### Data for analysis
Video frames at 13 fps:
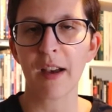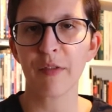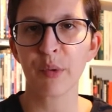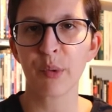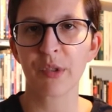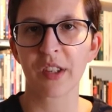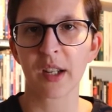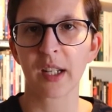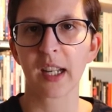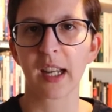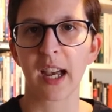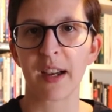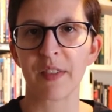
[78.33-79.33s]
Avenue 5
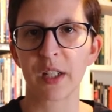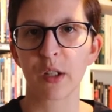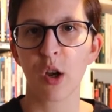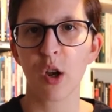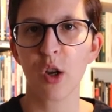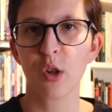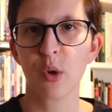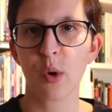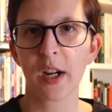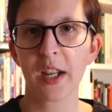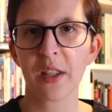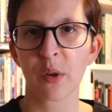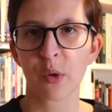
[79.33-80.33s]
avec
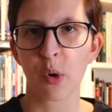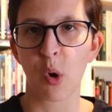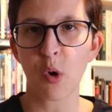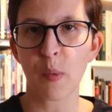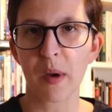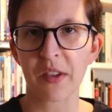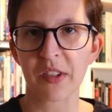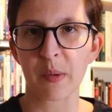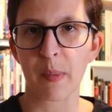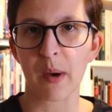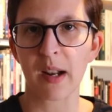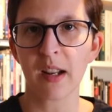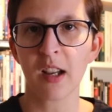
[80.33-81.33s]
Uglory dans le rôle
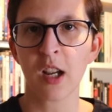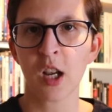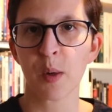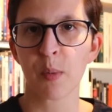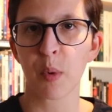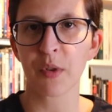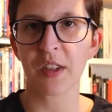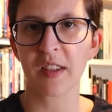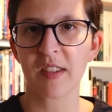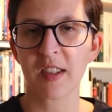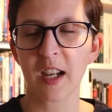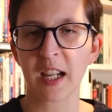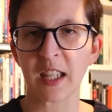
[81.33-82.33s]
principal pour cette
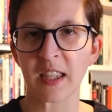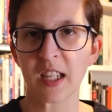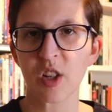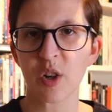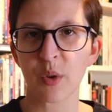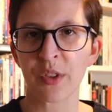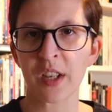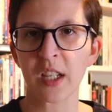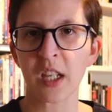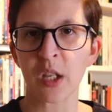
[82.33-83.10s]
série déjantée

### Activity
Pictures do not belong in the copy. Reproduce the rest of the data exactly.

### Response
Video frames at 13 fps:
[78.33-79.33s]
Avenue 5
[79.33-80.33s]
avec
[80.33-81.33s]
Uglory dans le rôle
[81.33-82.33s]
principal pour cette
[82.33-83.10s]
série déjantée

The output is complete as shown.